For the MySpace generation, there are some common questions, such as: "What is an album?" "What were typewriters used for?" "What was Friendster?"
In another Internet era – that is, a few years ago – Friendster was the cool hang-out for the hip young crowd.
Of course, young people can be fickle. Now, the cool hangouts are MySpace and Facebook. In fact, MySpace is now the #1 Web site in the US – having bypassed mighty Yahoo! Looking at social-networking market share, MySpace commands about 80%.
However, Friendster is not giving up. Rather, it is doing what many tech dinosaurs do; yes, get patents. Recently, the company was granted a patent on, well, social networking systems.

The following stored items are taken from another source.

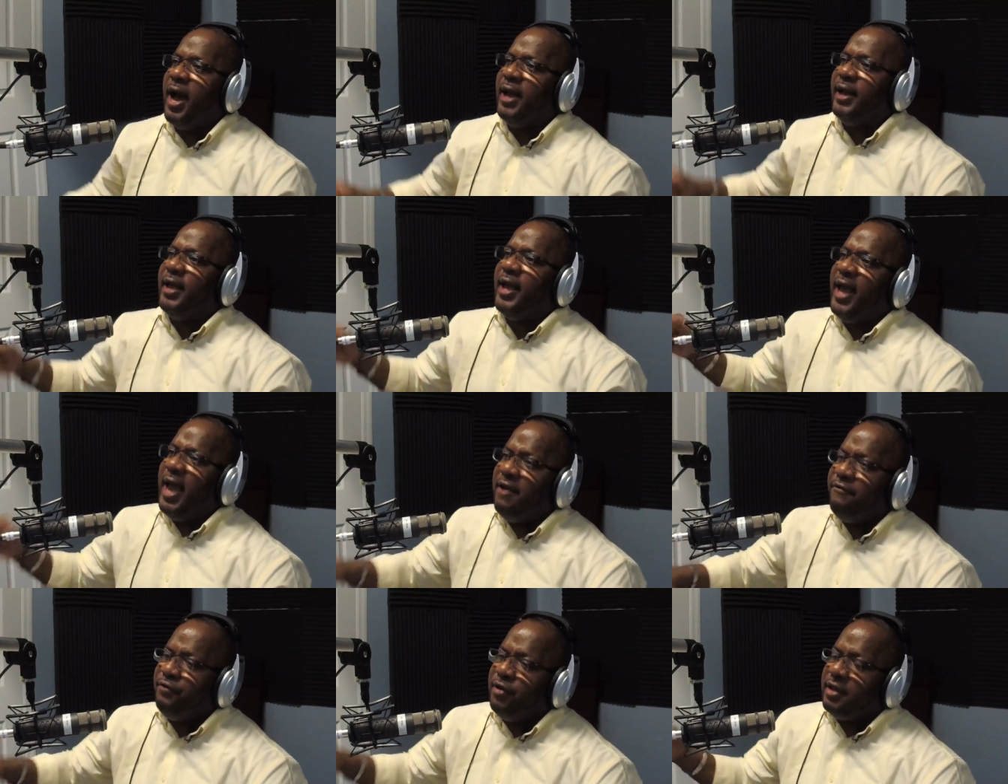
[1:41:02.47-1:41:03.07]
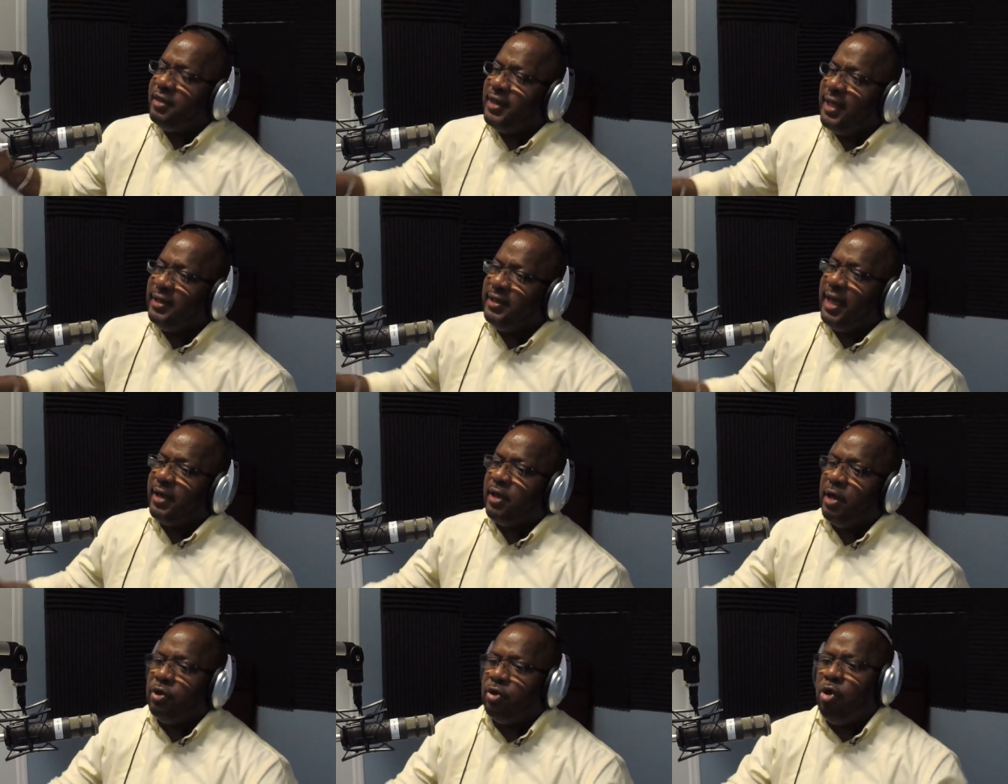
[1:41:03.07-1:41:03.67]
And everything
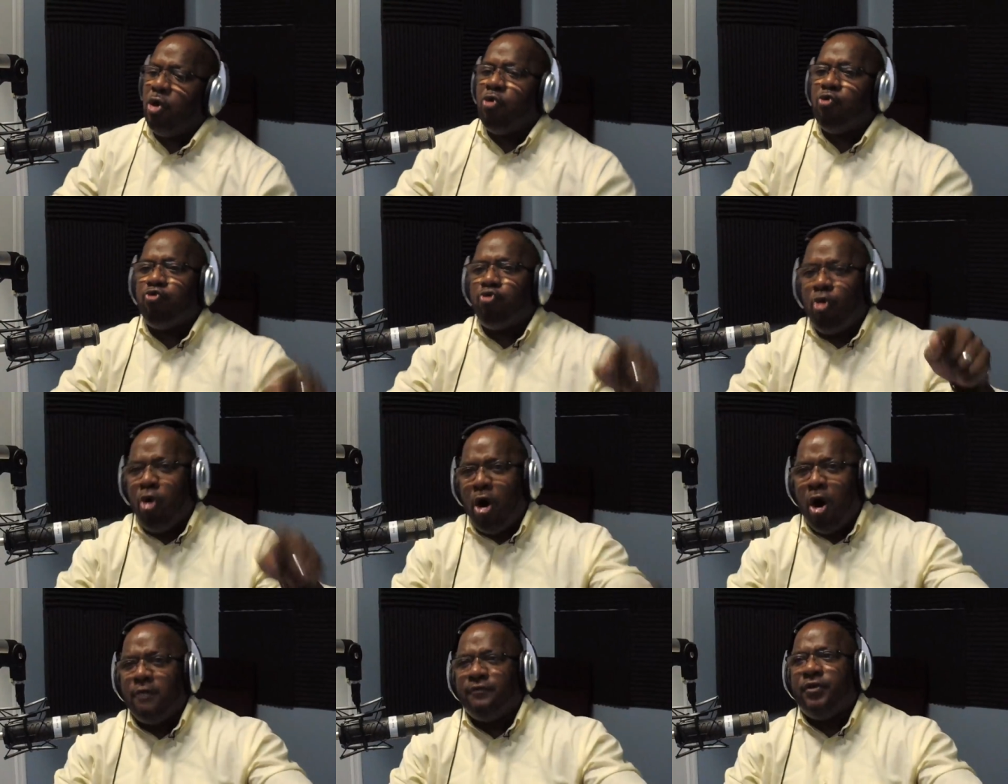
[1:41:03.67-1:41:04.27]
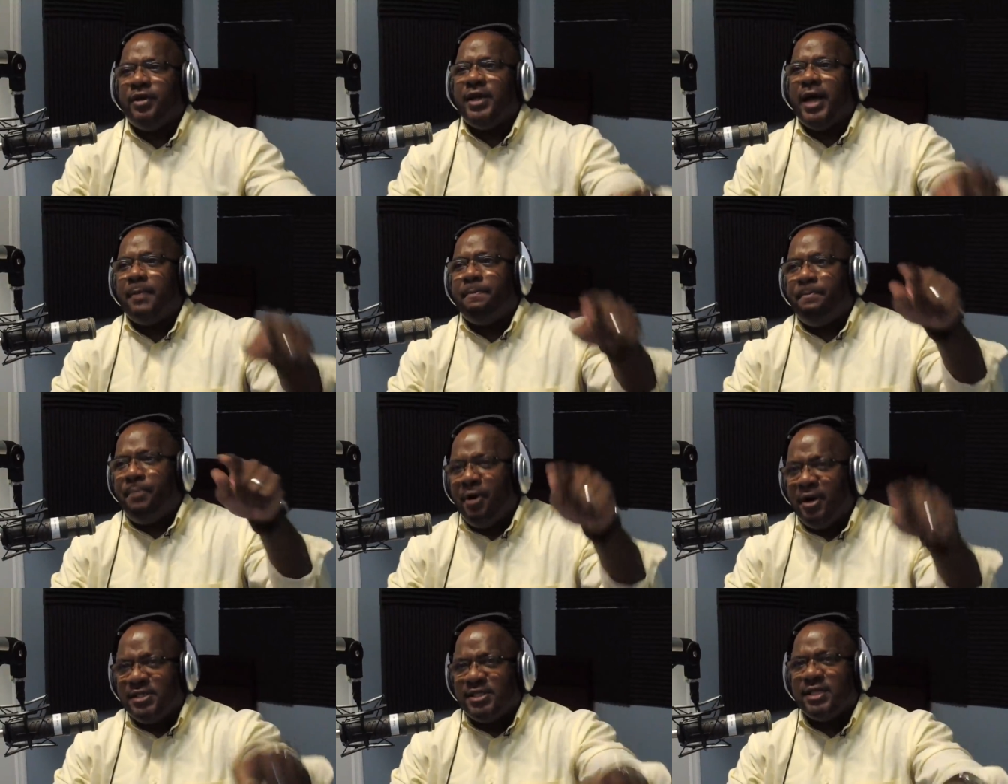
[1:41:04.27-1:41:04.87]
that could go wrong for
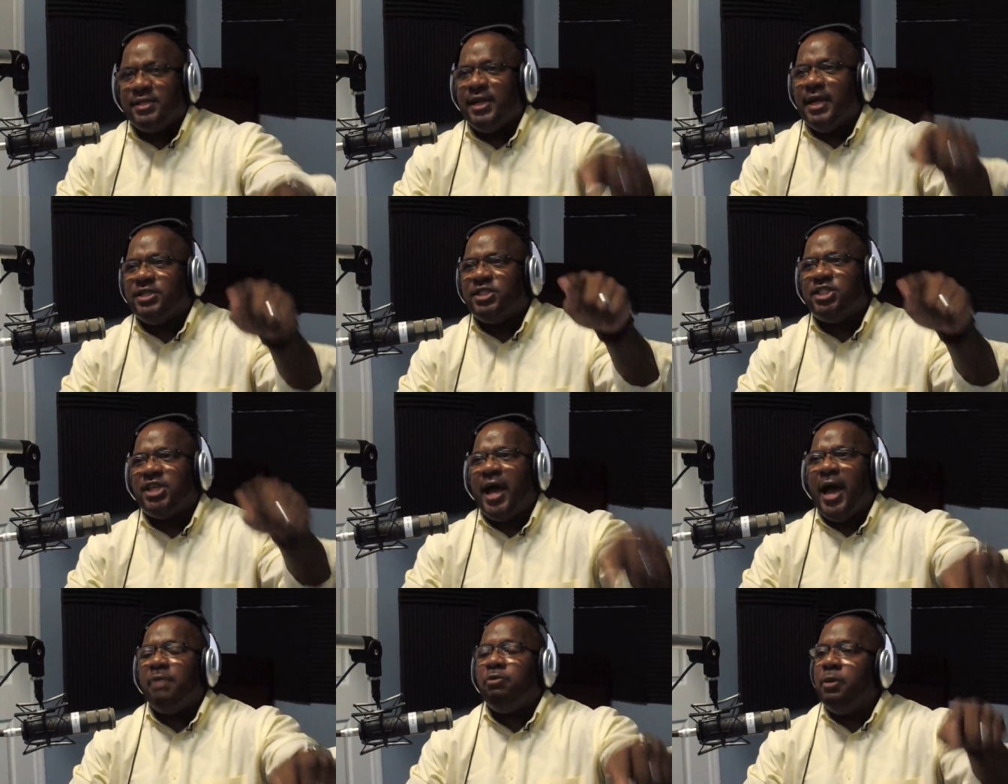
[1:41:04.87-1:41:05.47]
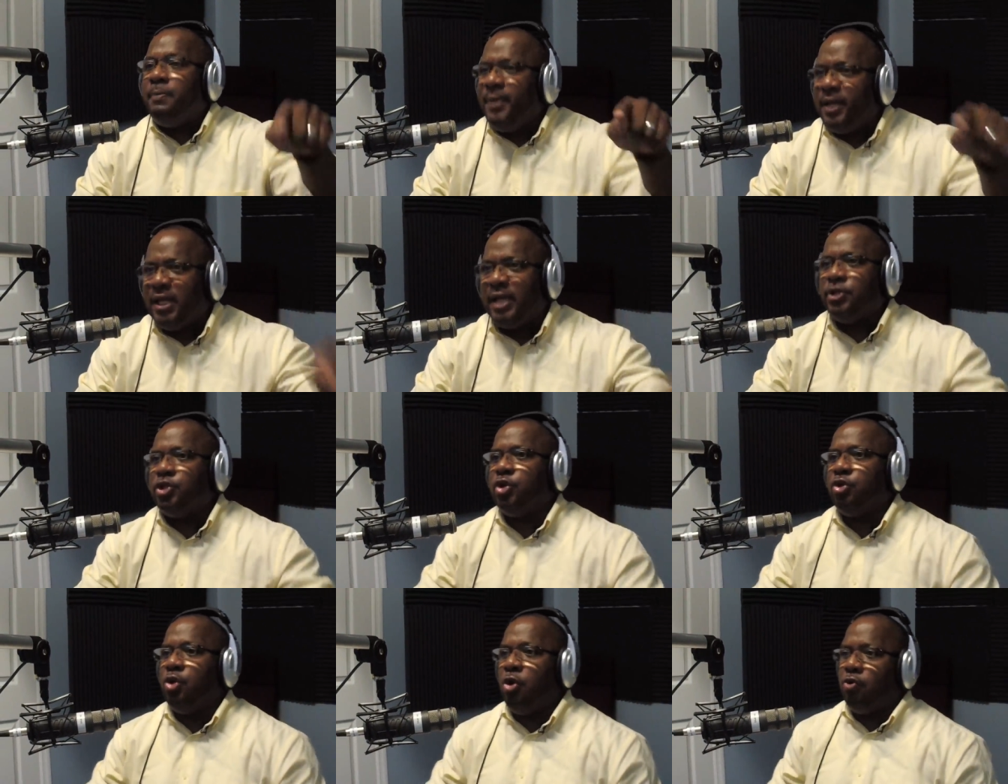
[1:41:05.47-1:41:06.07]
that person, that child will
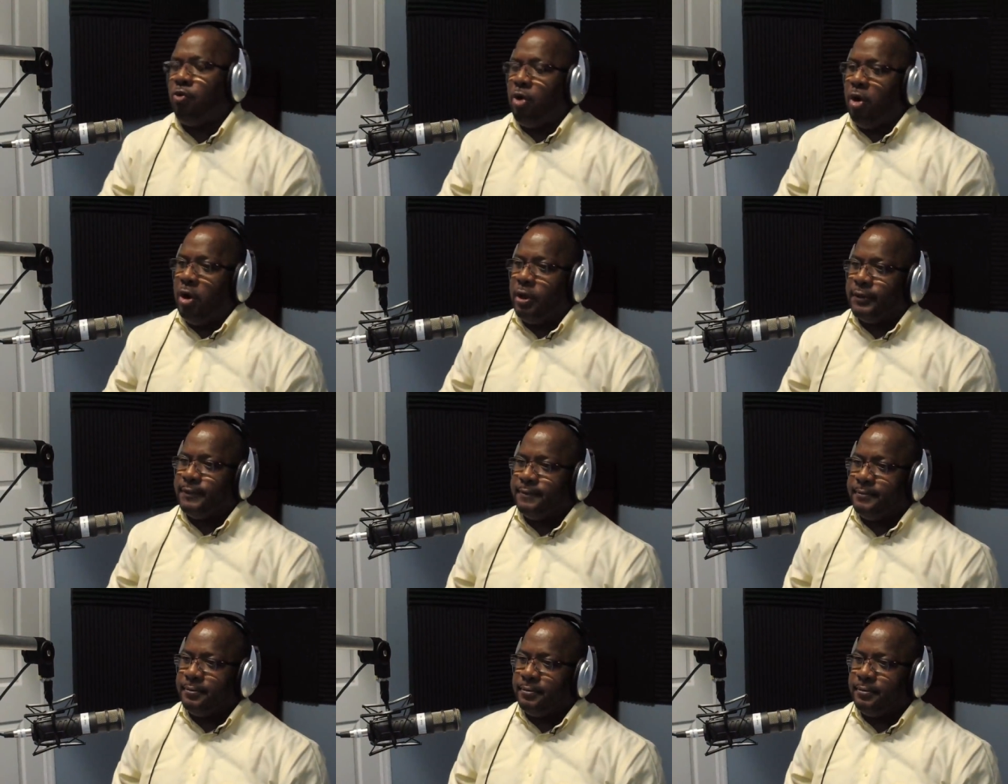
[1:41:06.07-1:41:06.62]
begin to go wrong.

Given the money at stake, it is almost guaranteed that Friendster will start filing lawsuits against the big players. True, such litigation is expensive and time-consuming. But, it does help with PR and may, over the next few years, result in a pay off. Look at what happened to RIMM, which paid over $600 million in a patent dispute over its Blackberry.
Yes, the concern about social networking is trying to find a way to monetize it. Maybe we now have the answer: lawsuits.












Reader Comments (Page 1 of 1)
7-12-2006 @ 1:20PM
Dave said...
Ah dunno, was Friendster ever "the place" for hanging out online? It was the first of its genre and I don't think it ever really took off for precisely that reason.
12-05-2006 @ 11:39AM
Pat Graham-Block said...
I don't understand what they patented. It's like someone trying to patent "standing around the coffee machine catching up on the weekend".
Who has the patent on that?
And from an internet aspect, yahoogroups have been used for social networking for way more years than Friendster has been around.